Let $k$ be an algebraically closed field, let $\Bbb A^{n+1}$ be the $(n+1)$-dimensional affine space, let $\Bbb P^{n}$ be the $n$-dimensional projective space, and let $q:\Bbb A^{n+1}\setminus\{0\}\to\Bbb P^{n}$ be the quotient map, that is $q(a)=k^{\times}\cdot a$.

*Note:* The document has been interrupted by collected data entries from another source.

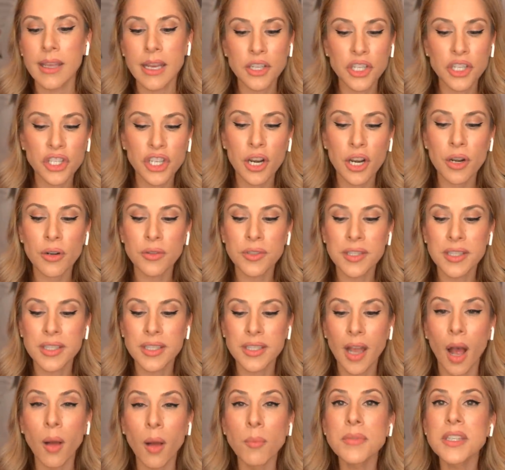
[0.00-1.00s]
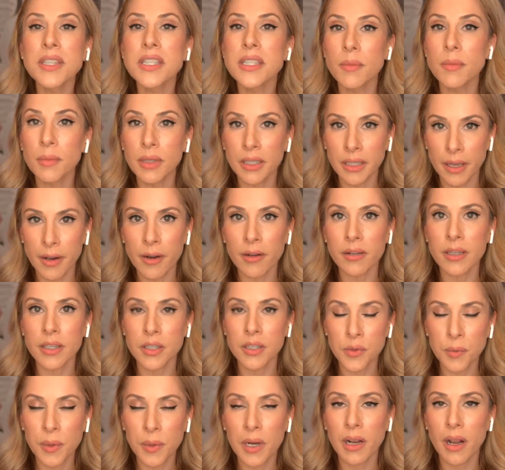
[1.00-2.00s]
They share some
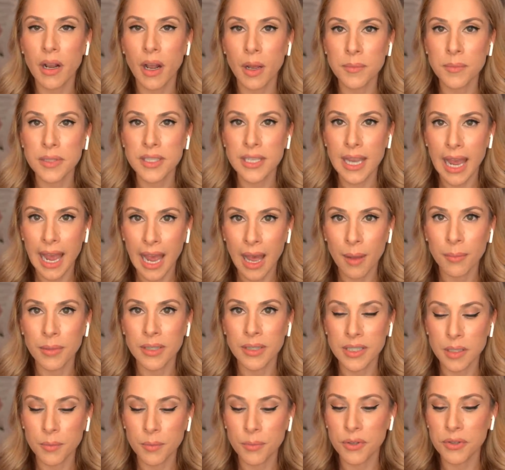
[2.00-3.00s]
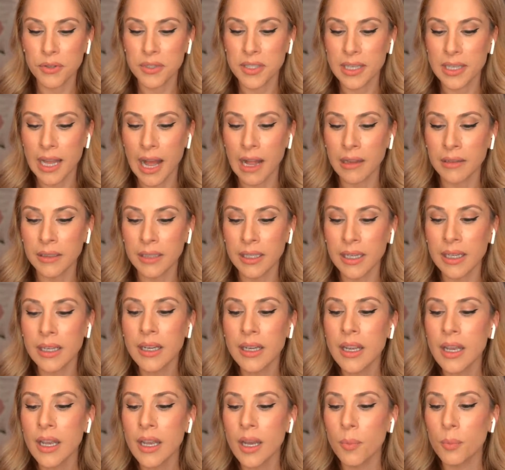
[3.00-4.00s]
similarities when it comes to habits and
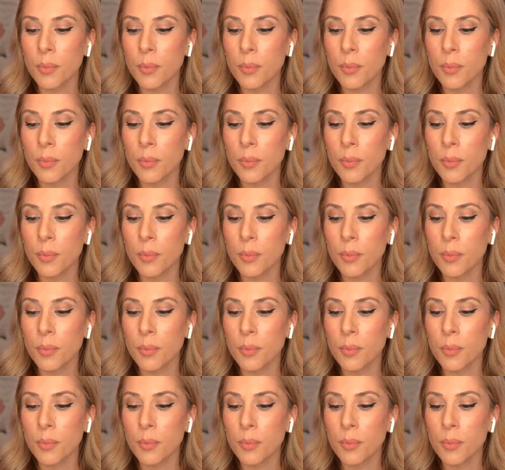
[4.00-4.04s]
personality,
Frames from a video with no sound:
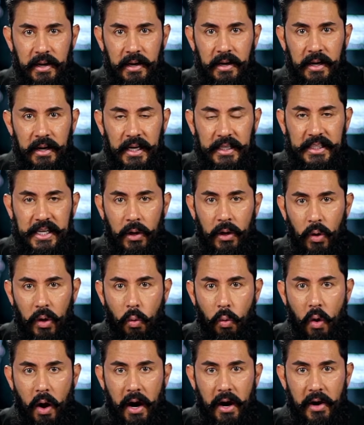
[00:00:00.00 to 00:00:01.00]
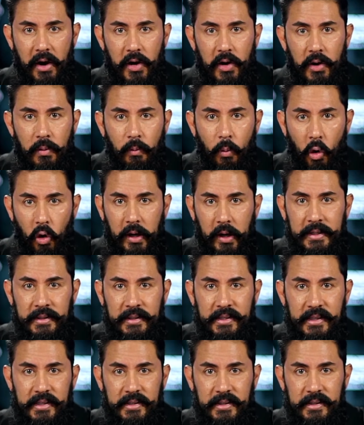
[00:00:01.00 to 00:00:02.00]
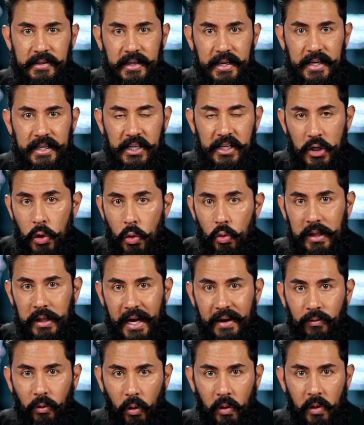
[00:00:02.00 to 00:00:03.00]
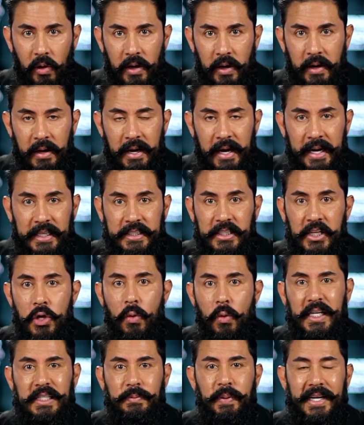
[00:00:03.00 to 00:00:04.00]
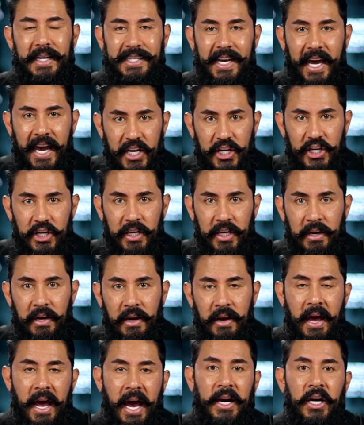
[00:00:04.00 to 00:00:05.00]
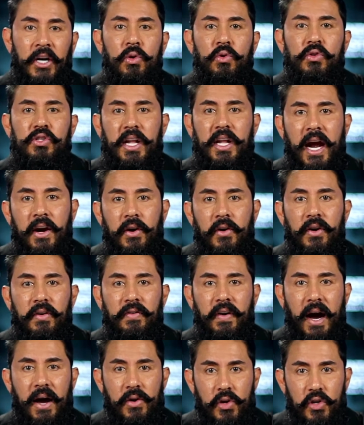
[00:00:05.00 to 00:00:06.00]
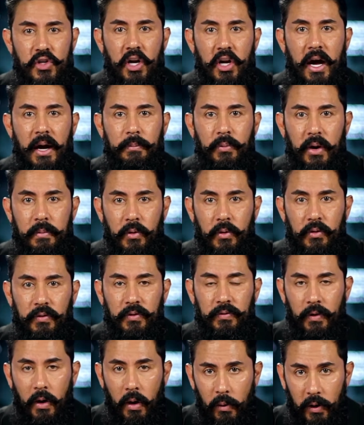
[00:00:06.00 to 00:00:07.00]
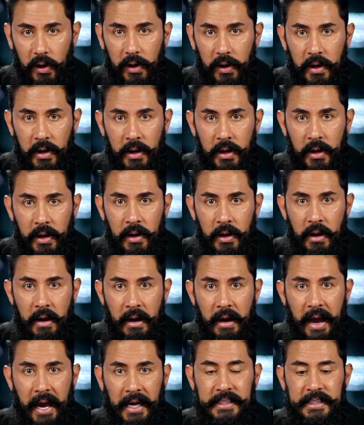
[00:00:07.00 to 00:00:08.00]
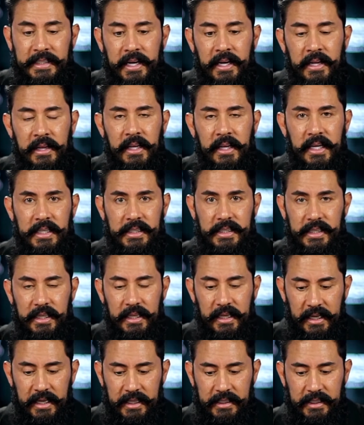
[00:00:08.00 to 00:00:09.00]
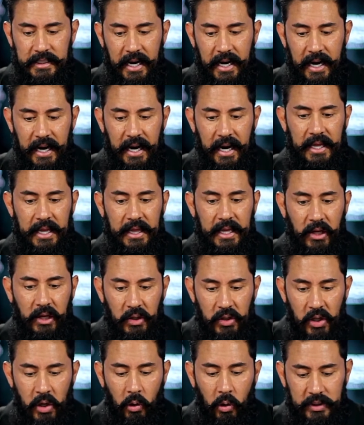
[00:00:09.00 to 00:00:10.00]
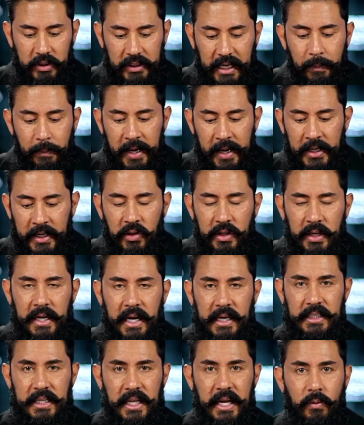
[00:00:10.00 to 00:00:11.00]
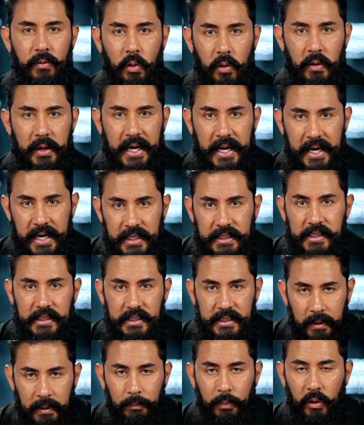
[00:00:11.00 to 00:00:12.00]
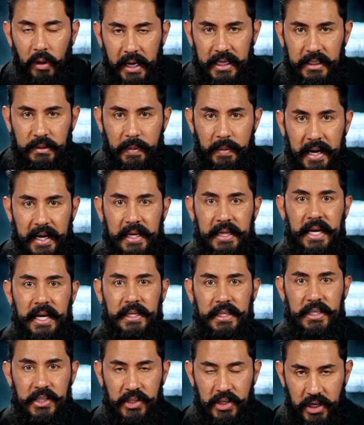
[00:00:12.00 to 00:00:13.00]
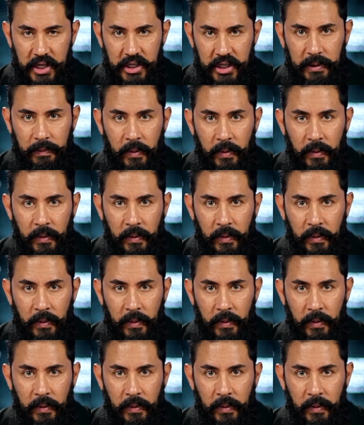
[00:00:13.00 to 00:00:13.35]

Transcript: It's going to require more consistency. It's a new level. And it's a new expectation and a new standard of how you should operate moving forward. And setting these, these uh, you know, stepping into the next level is as simple as making that decision.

I want to show that each preimage $q^{-1}\{P\}\subseteq\Bbb A^{n+1}\setminus\{0\}$, for $P\in\Bbb P^{n}$, is irreducible. That is, if $U,V\subseteq\Bbb A^{n+1}\setminus\{0\}$ are open subsets such that $U\cap q^{-1}\{P\}\neq\emptyset$ and $V\cap q^{-1}\{P\}\neq\emptyset$ then $(U\cap V)\cap q^{-1}\{P\}\neq\emptyset$. We can assume that $U$ and $V$ are basic opens and so assume that $U=D(f)$ and $V=D(g)$ for some $f,g\in k[x_{0},x_{1},\dots,x_{n}]$. Suppose that $P=q(a)$, for some $a\in\Bbb A^{n+1}\setminus\{0\}$. Then, the above assumptions imply that there exist $\lambda,\mu\in k^{\times}$ such that $\lambda \cdot a\in D(f)$ and $\mu\cdot a\in D(g)$, or equivalently that $f(\lambda a)\neq 0$ and $g(\mu\cdot a)\neq 0$. Now, to prove that $D(f)\cap D(g)\cap q^{-1}\{P\}=D(fg)\cap q^{-1}\{P\}\neq \emptyset$ I must find an element $\nu\in k^{\times}$ such that $\nu\cdot a\in D(fg)$ ($\iff (fg)(\nu\cdot a)\neq 0)$.
I have no clue on how to find this element $\nu$. I have found a counterexample to the choice $\nu=\lambda\cdot \mu$.
I'm quite rusty when it comes to algebraic geometry but here's an idea:
The fiber over $p = [1 \colon a_1 \colon \cdots \colon a_n]$ consists of ponts $(x_1, \ldots, x_n)$ such that $(x_0, x_1,\ldots,x_n) = (\mu,\mu a_1,\ldots, \mu a_n)$ for some nonzero $\mu$. Equivalently, we want $x_0 \neq 0$ and
$$ x_j =x_0a_j $$
for each positive $j$, i.e. $x_j-x_0a_j = 0$ for all $j$.
Hence the preimage is
$$ q^{-1}(p) = V(x_j-x_0a_j : j > 0) \cap D_{x_0}. $$
The map $x \in \Bbb A^1 \mapsto (x,x a_1\ldots,x a_n) \in V(x_j-x_0a_j : j > 0)$ shoulld correstrict to an isomorphism
$$ \Bbb A^1 \setminus \{0\} \to V(x_j-x_0a_j : j > 0) \cap D_{x_0}. $$
So we're left with showing that $\Bbb A^1 \setminus \{0\} \simeq V(xy-1) \subset \Bbb A^2$ is irreducible, but indeed looking at its coordinate ring we see that
$$ k[x,y]/(xy-1) \simeq k[t,t^{-1}] $$
is a domain.